Technofeudalism: What Killed Capitalism (w/ Yanis Varoufakis) | The Chris Hedges Report
The year 2008 signaled to many the weak foundations of modern capitalism in the hands of the greedy, untethered financial sector—the “vampire squid” investment banks as journalist Matt Taibbi called them. Rising from the ashes of the crash, these banks used government money—”socialism for the bankers”—to enrich themselves and Big Business. This money never got to the masses. Instead shares were bought back in traditional capitalist industries and an emerging powerful bloc—the Jeff Bezos’s, the Microsoft’s, the Google’s of the world—invested in what guest Yanis Varoufakis calls, “cloud capital.”

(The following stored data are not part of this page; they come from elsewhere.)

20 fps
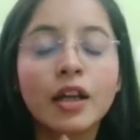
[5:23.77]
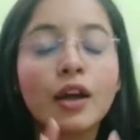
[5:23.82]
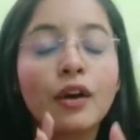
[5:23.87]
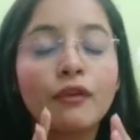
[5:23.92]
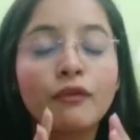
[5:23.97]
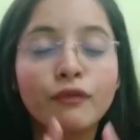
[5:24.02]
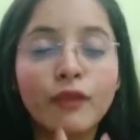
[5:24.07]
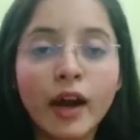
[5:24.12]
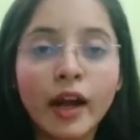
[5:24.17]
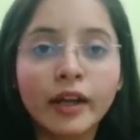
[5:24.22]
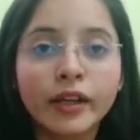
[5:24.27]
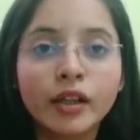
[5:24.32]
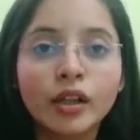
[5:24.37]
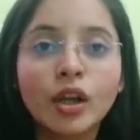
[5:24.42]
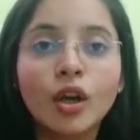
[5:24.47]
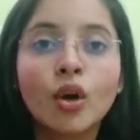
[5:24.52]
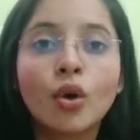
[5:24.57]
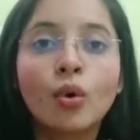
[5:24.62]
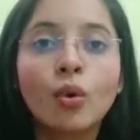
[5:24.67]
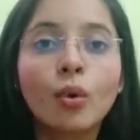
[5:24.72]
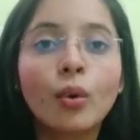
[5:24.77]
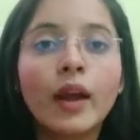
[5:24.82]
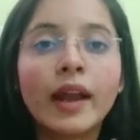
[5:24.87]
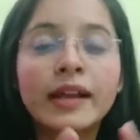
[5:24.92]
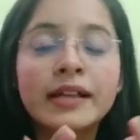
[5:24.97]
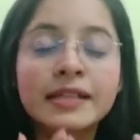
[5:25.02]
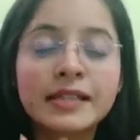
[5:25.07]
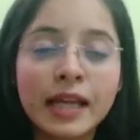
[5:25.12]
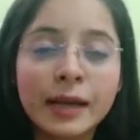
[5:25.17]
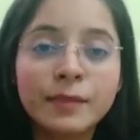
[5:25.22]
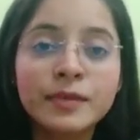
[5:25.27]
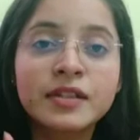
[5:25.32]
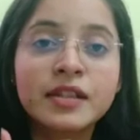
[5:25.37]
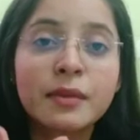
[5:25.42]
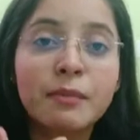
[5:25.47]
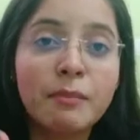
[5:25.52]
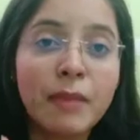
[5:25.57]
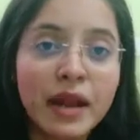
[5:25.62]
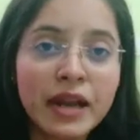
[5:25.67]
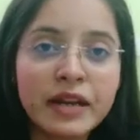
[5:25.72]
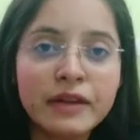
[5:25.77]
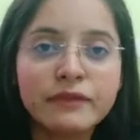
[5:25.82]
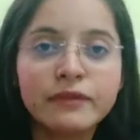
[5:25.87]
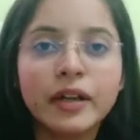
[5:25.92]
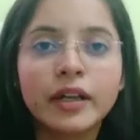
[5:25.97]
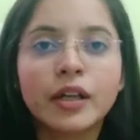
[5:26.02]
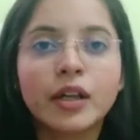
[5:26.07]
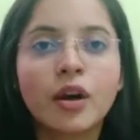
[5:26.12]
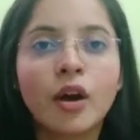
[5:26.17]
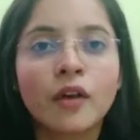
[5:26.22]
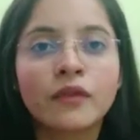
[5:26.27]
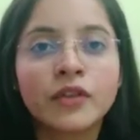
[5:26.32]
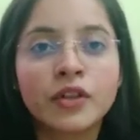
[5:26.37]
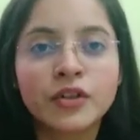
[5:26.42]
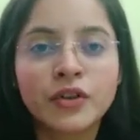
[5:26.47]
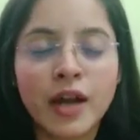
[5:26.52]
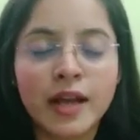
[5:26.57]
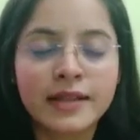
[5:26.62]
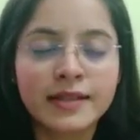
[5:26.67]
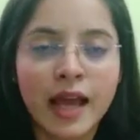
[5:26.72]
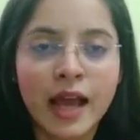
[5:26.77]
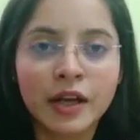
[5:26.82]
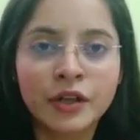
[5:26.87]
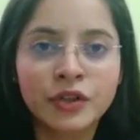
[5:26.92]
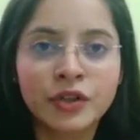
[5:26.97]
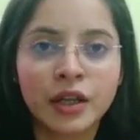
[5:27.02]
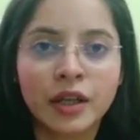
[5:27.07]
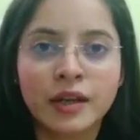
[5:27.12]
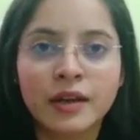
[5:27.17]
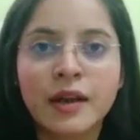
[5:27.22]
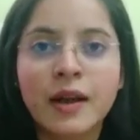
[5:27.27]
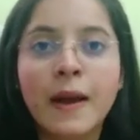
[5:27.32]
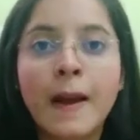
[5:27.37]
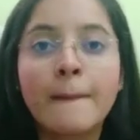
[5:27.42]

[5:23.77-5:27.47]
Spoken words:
one who accepts the benefit of the transaction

Former member of the Greek parliament and Minister of Finance Yanis Varoufakis joins host Chris Hedges on this episode of The Chris Hedges Report to explain how capitalism is dead and a new form of capital, the title of his new book, “Technofeudalism,” has arisen and holds power akin to the feudal lords of medieval times.
Varoufakis argues that the two pillars of capitalism, markets and profits, have now been replaced and a familiar system of fiefdoms and serfs has emerged. “Markets have been replaced by these digital platforms that look like markets but are not markets. They're more like digital or cloud fiefdoms like Amazon.com or Alibaba, where you have a digital fence keeping within it producers, consumers, artisans, intellectuals, and we are all essentially producing value for the owner of that digital fiefdom, Jeff Bezos in this particular case, in the case of Amazon, who charges ground rent, but of course it's cloud rent,” Varoufakis tells Hedges.

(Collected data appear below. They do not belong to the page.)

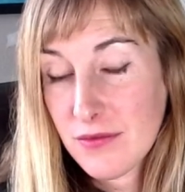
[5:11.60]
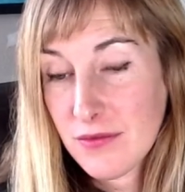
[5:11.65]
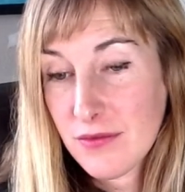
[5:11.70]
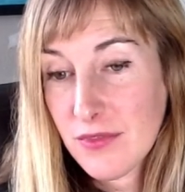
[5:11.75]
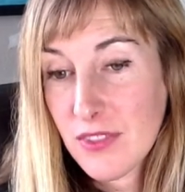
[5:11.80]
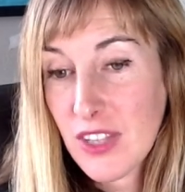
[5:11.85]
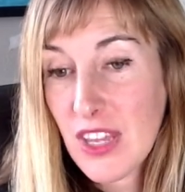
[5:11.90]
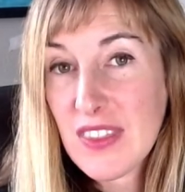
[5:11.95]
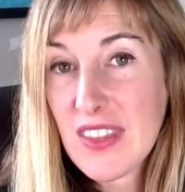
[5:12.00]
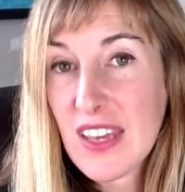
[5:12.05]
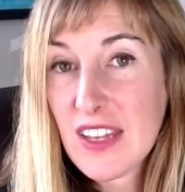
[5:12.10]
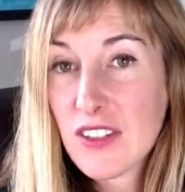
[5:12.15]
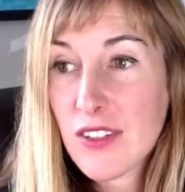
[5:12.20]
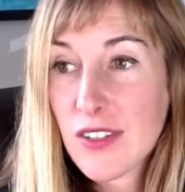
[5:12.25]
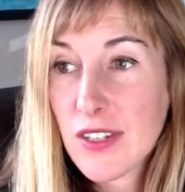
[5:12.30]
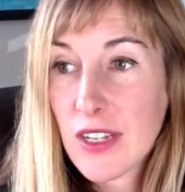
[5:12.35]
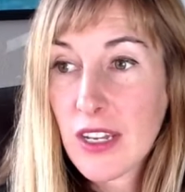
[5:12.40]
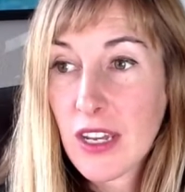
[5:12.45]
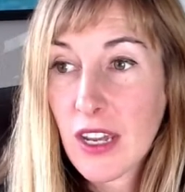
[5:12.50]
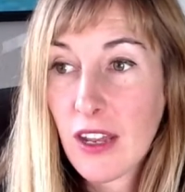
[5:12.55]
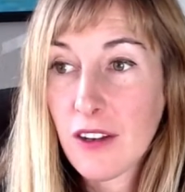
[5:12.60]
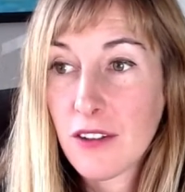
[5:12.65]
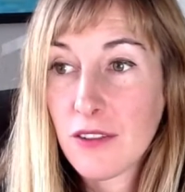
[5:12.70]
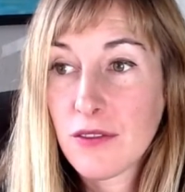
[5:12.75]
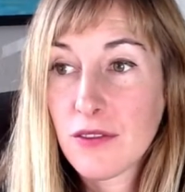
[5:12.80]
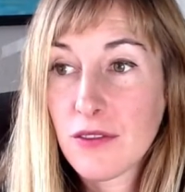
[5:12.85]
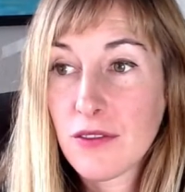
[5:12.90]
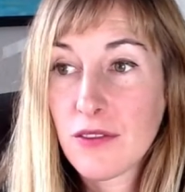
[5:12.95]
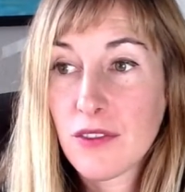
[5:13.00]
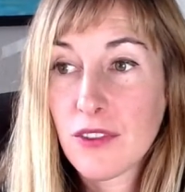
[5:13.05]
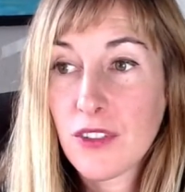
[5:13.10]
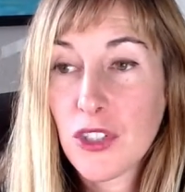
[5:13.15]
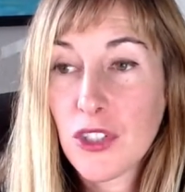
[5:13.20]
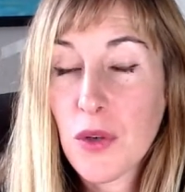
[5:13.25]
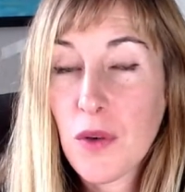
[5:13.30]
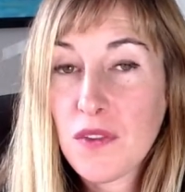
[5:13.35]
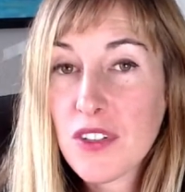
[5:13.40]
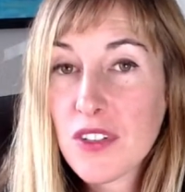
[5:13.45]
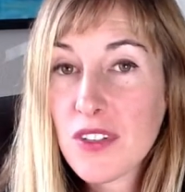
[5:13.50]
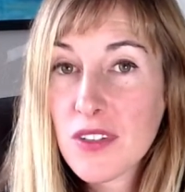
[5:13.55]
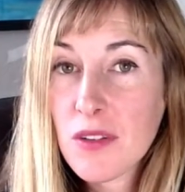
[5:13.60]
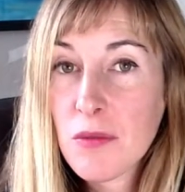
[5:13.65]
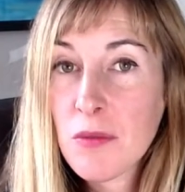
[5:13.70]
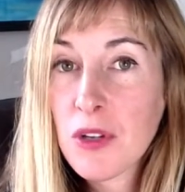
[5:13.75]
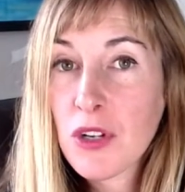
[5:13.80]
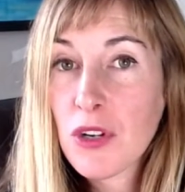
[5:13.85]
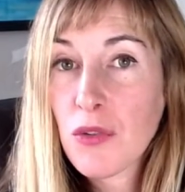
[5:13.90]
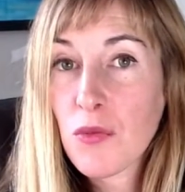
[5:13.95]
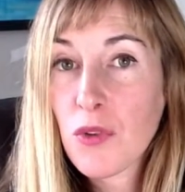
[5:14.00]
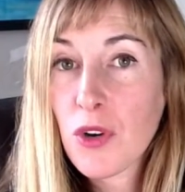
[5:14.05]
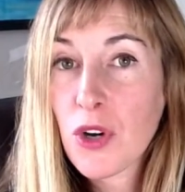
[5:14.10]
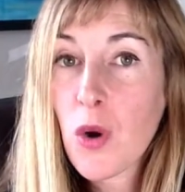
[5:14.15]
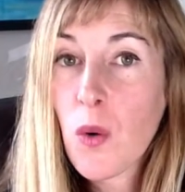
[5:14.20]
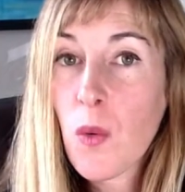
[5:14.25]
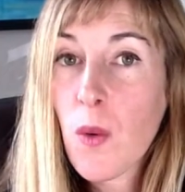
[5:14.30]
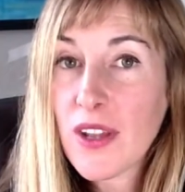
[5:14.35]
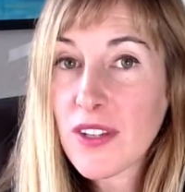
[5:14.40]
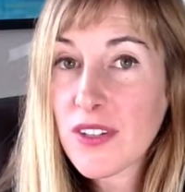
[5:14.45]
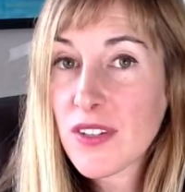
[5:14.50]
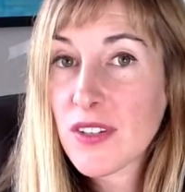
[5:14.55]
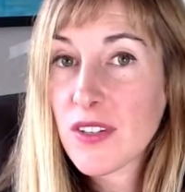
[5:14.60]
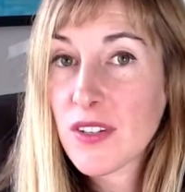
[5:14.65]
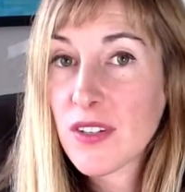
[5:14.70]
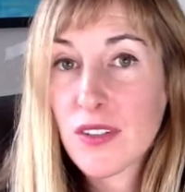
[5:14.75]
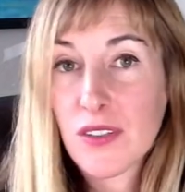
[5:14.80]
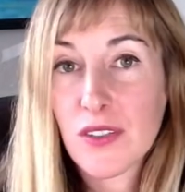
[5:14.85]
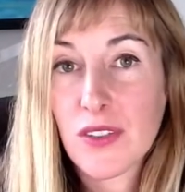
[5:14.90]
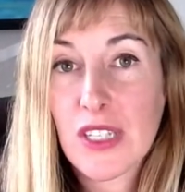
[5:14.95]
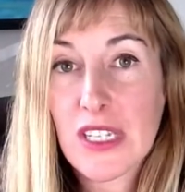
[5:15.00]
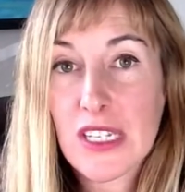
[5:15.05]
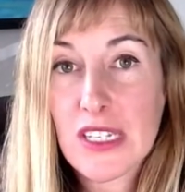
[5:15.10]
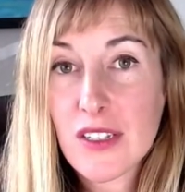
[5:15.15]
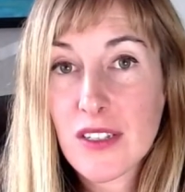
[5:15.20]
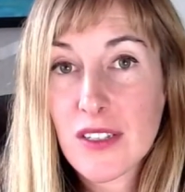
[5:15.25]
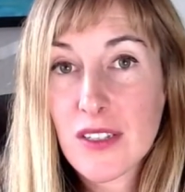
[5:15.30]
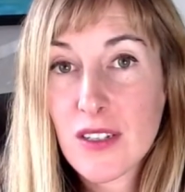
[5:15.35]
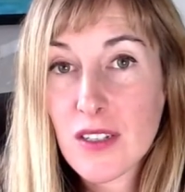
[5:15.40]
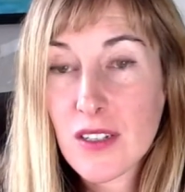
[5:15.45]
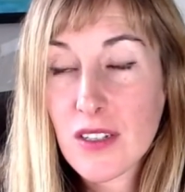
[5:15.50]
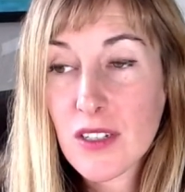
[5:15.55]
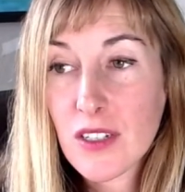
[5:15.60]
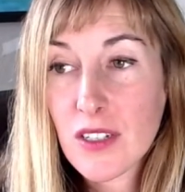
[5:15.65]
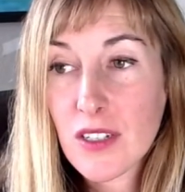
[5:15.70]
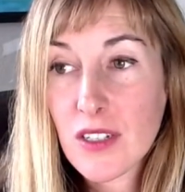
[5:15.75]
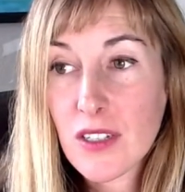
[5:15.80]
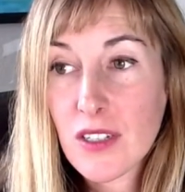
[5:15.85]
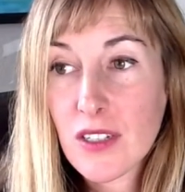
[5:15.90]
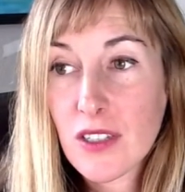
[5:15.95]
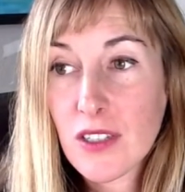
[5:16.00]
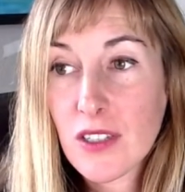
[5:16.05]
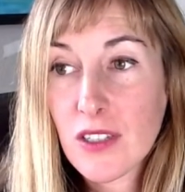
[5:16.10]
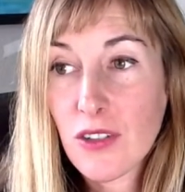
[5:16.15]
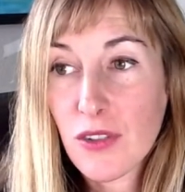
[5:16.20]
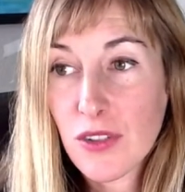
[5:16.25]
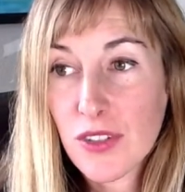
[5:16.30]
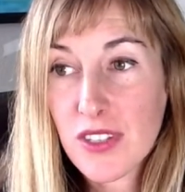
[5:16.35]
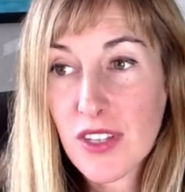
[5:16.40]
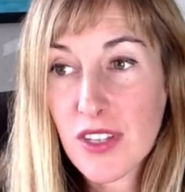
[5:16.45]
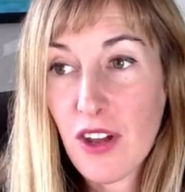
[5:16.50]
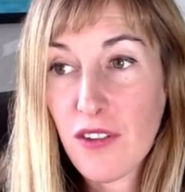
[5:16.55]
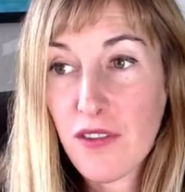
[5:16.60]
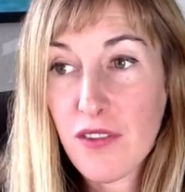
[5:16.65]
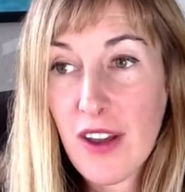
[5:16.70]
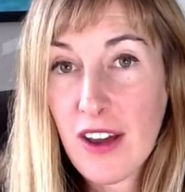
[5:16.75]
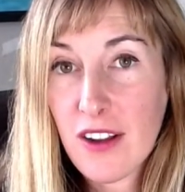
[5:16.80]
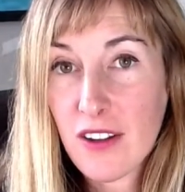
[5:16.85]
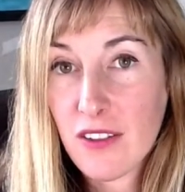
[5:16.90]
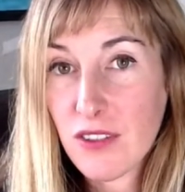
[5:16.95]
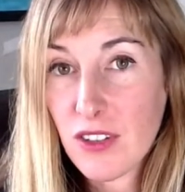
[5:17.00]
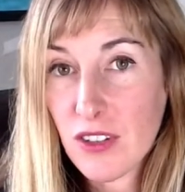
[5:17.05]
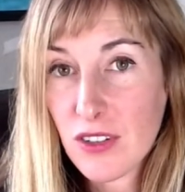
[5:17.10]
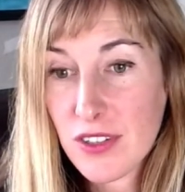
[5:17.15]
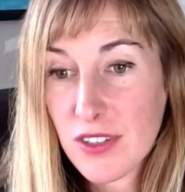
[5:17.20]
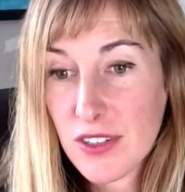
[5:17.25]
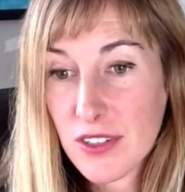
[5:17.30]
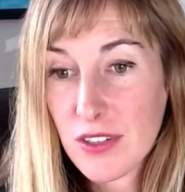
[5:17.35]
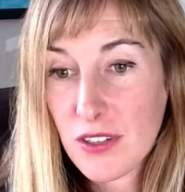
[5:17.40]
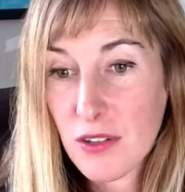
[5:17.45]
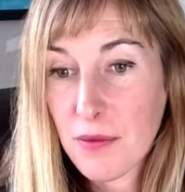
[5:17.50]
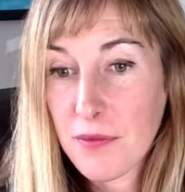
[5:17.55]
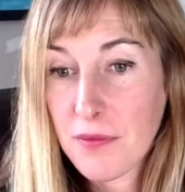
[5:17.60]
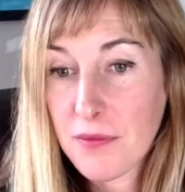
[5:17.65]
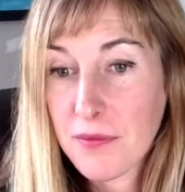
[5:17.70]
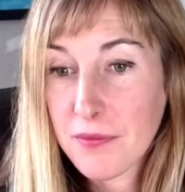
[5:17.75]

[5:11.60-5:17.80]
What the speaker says: Let that sink in. You have to submit a request to delete yourself out of their system.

The huge amount of investment in phones, laptops, cell towers, server farms and thousands of miles of optical fiber cables has brought about a system that now dominates all parts of life, including even behavior modification in individual people. The most common platforms used today—Instagram, Google, Amazon, etc.—use their automated systems to produce “tailor-made advertisements which are in a dialectical relationship with us,” Varoufakis says. “We train them to train us, to train them to train us, to convince us that we want something.”
Varoufakis discusses this and more, including how private equity companies like BlackRock, State Street and Vanguard also tap into this system of rentier capitalism and do away with competition, parasitically exploiting working people and traditional capitalists alike.